TASK DATA Start Marker

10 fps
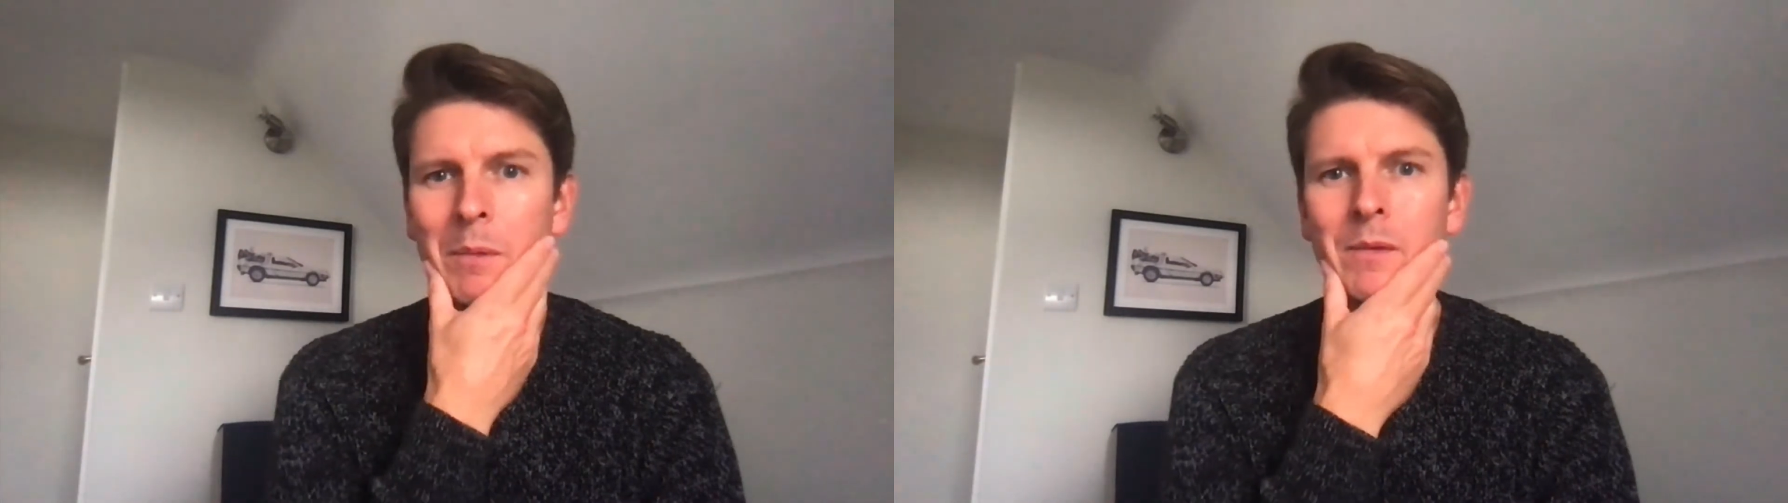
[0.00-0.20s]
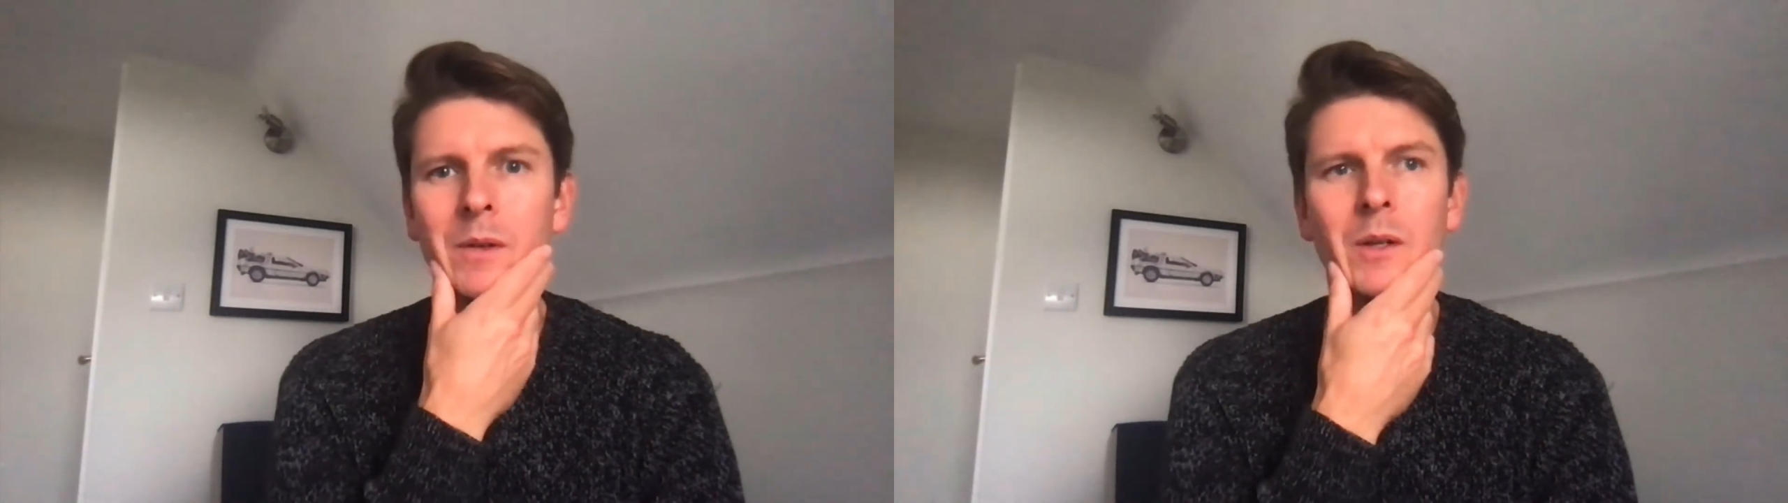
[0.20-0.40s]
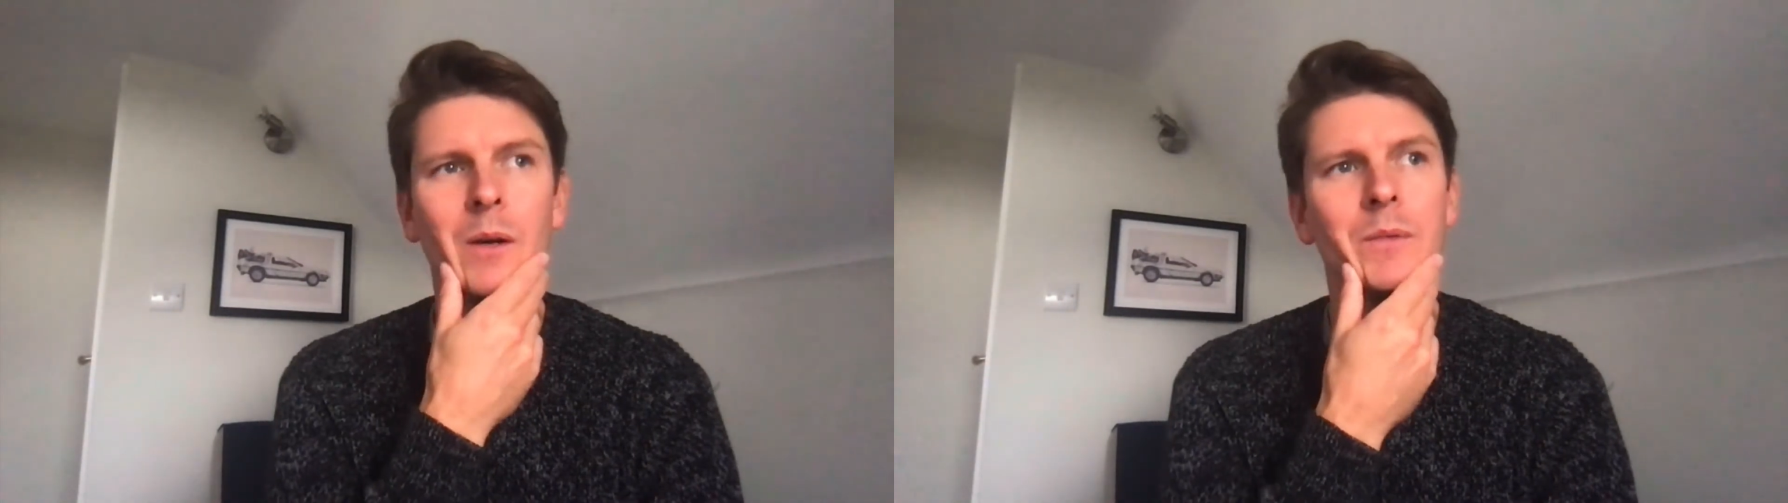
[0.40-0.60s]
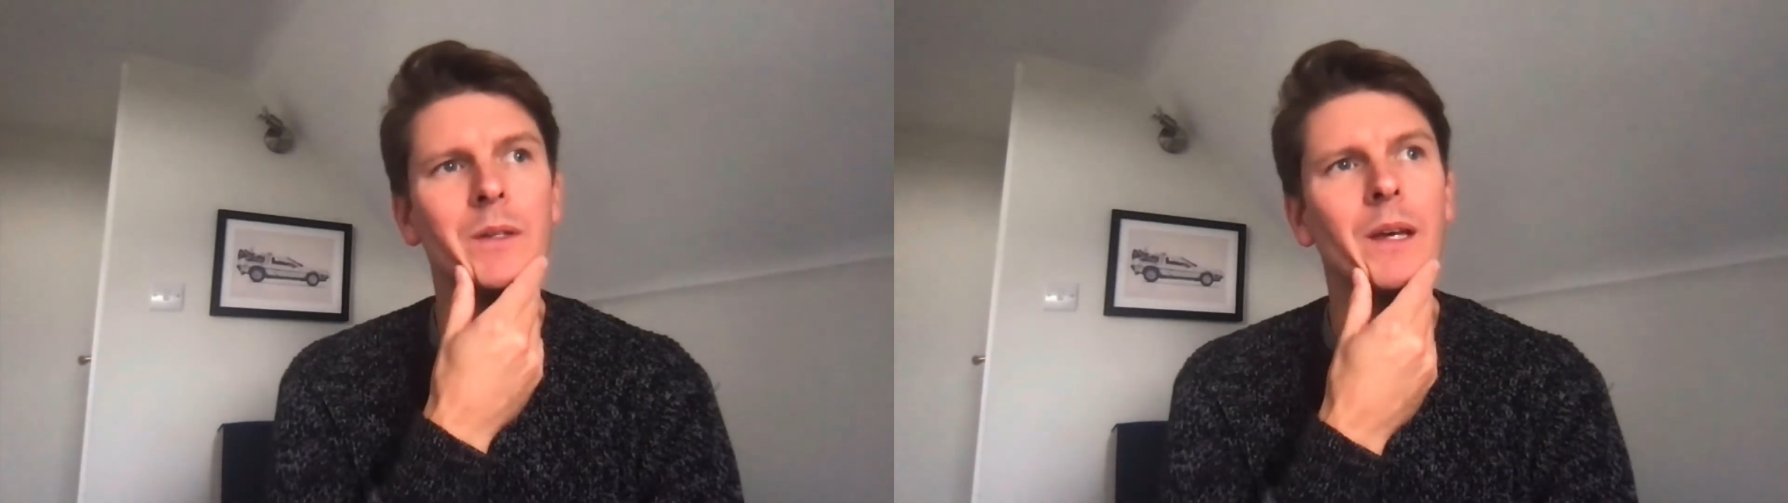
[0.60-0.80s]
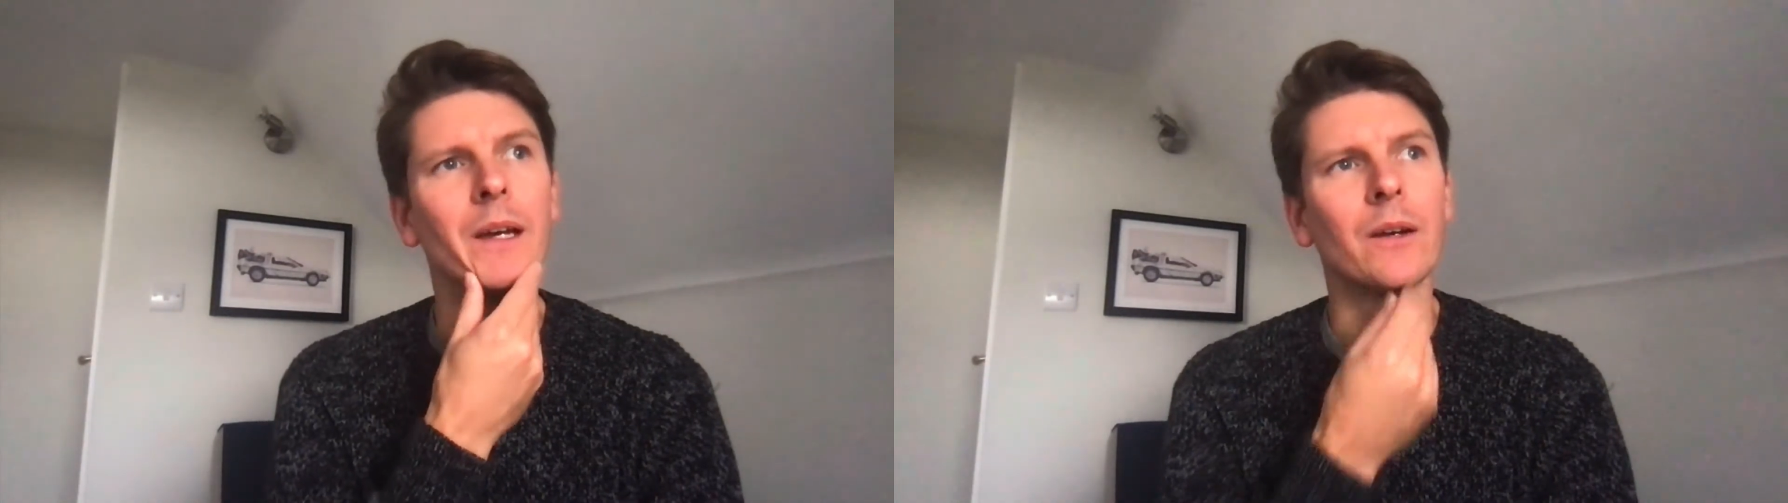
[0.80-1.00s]
a few times
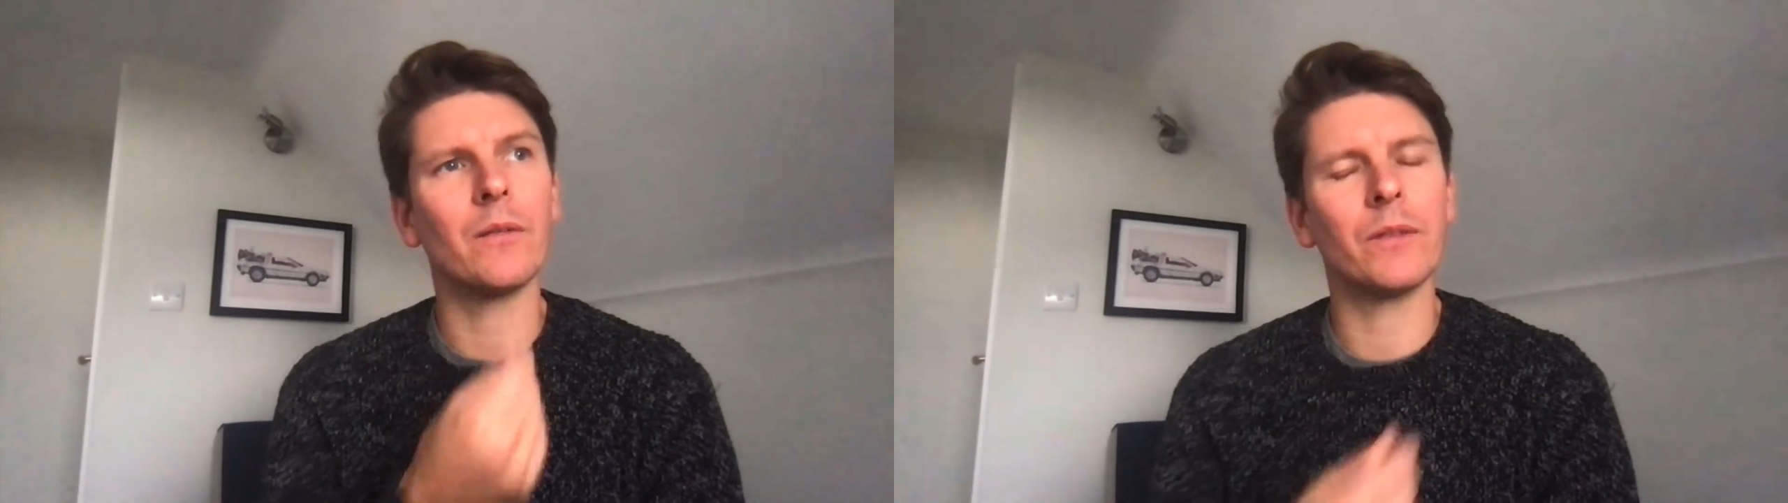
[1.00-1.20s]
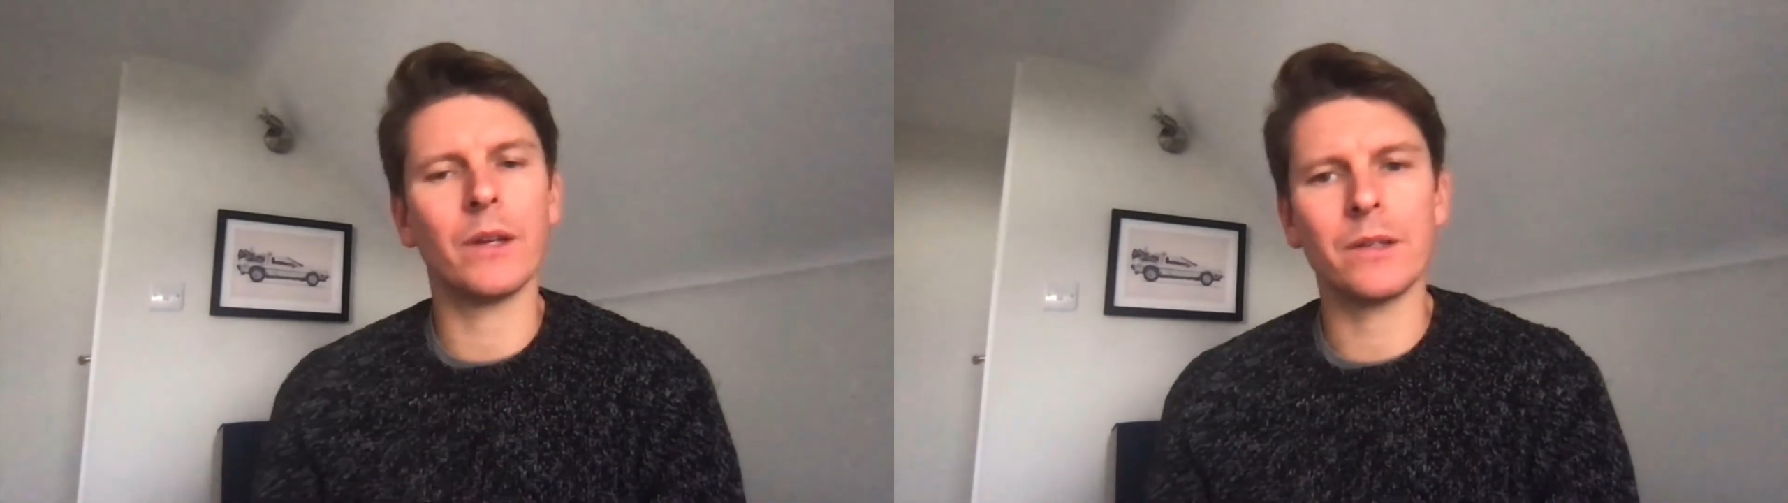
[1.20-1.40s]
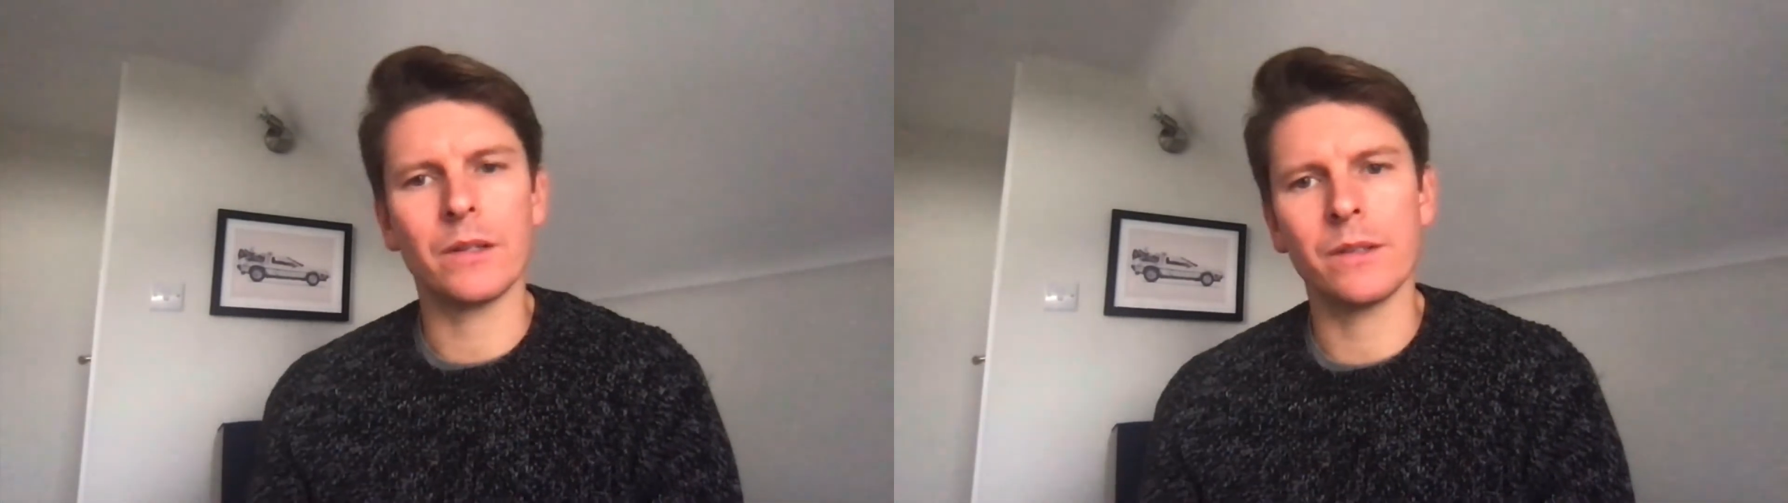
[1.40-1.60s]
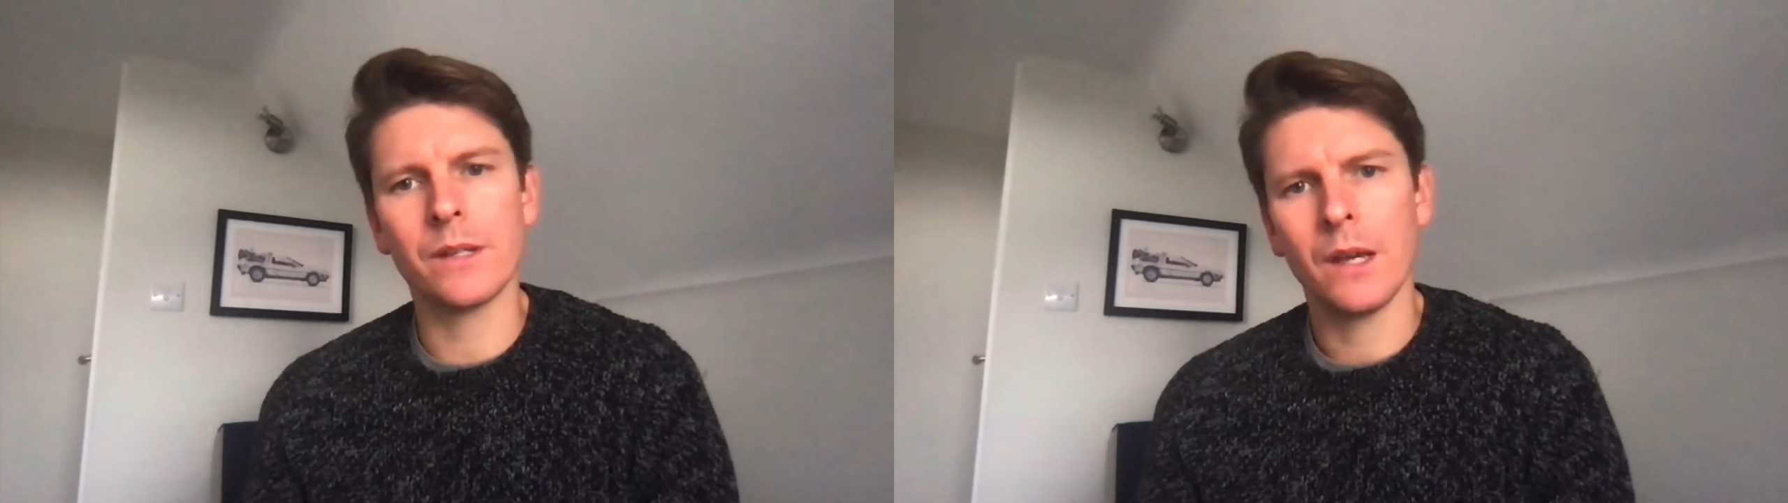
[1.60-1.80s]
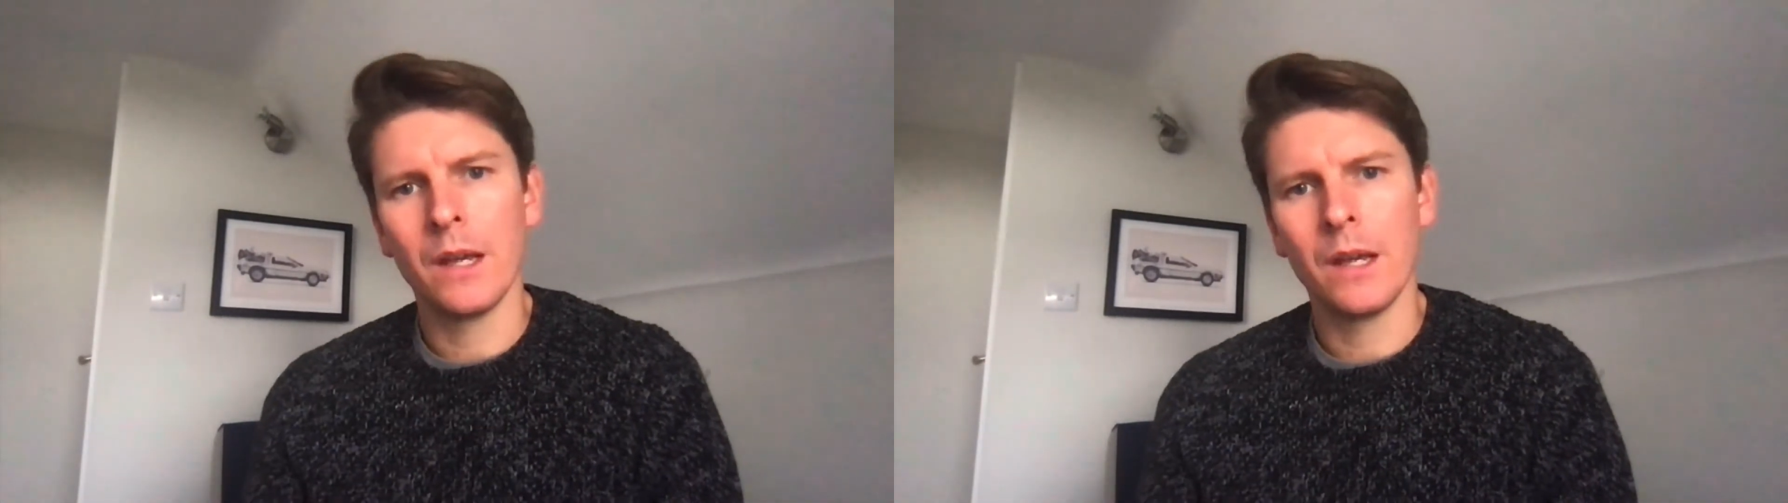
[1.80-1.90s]
today in conversations.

TASK DATA End Marker

# GOAL OF THE EXERCISE
All of the entries above are to be duplicated exactly, with every image left out.

# ANSWER TO THE EXERCISE
10 fps
[0.00-0.20s]
[0.20-0.40s]
[0.40-0.60s]
[0.60-0.80s]
[0.80-1.00s]
a few times
[1.00-1.20s]
[1.20-1.40s]
[1.40-1.60s]
[1.60-1.80s]
[1.80-1.90s]
today in conversations.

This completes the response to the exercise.